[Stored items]
⁂

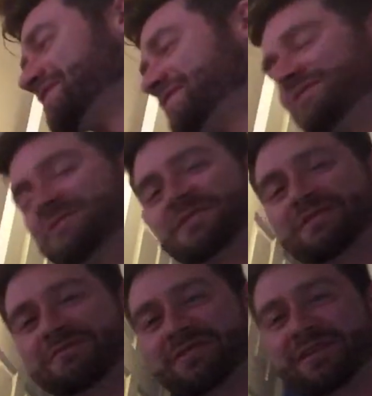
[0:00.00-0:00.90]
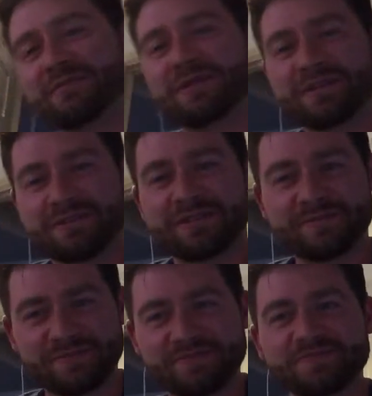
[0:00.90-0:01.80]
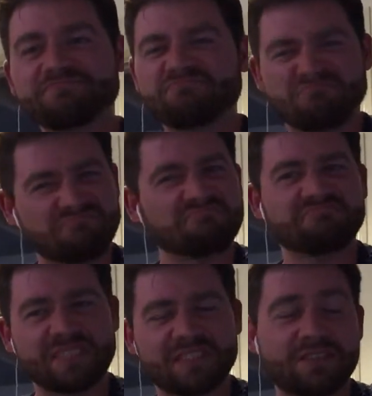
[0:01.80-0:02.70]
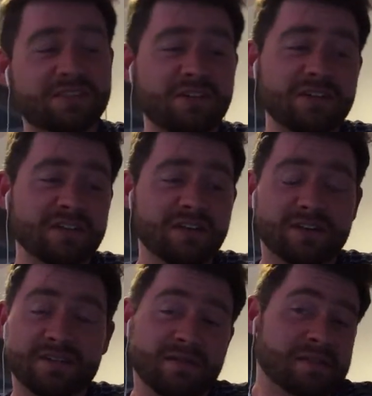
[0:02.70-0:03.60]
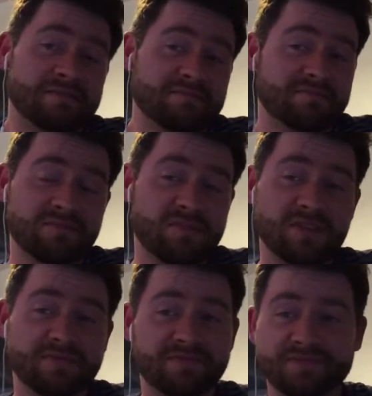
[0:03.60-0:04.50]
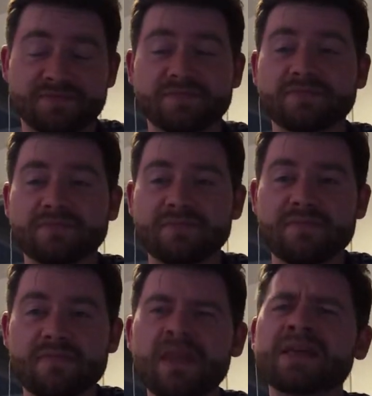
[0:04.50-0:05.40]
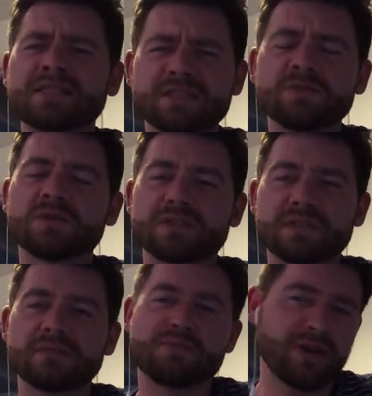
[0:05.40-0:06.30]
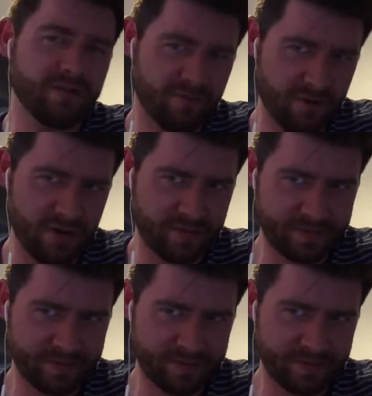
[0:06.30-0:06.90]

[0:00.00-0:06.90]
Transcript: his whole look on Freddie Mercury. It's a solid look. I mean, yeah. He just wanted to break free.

⁂

■ **PROBLEM DETAILS**
Give the data above again exactly. Leave the pictures out.

■ **ANSWER SPACE**
[0:00.00-0:00.90]
[0:00.90-0:01.80]
[0:01.80-0:02.70]
[0:02.70-0:03.60]
[0:03.60-0:04.50]
[0:04.50-0:05.40]
[0:05.40-0:06.30]
[0:06.30-0:06.90]

[0:00.00-0:06.90]
Transcript: his whole look on Freddie Mercury. It's a solid look. I mean, yeah. He just wanted to break free.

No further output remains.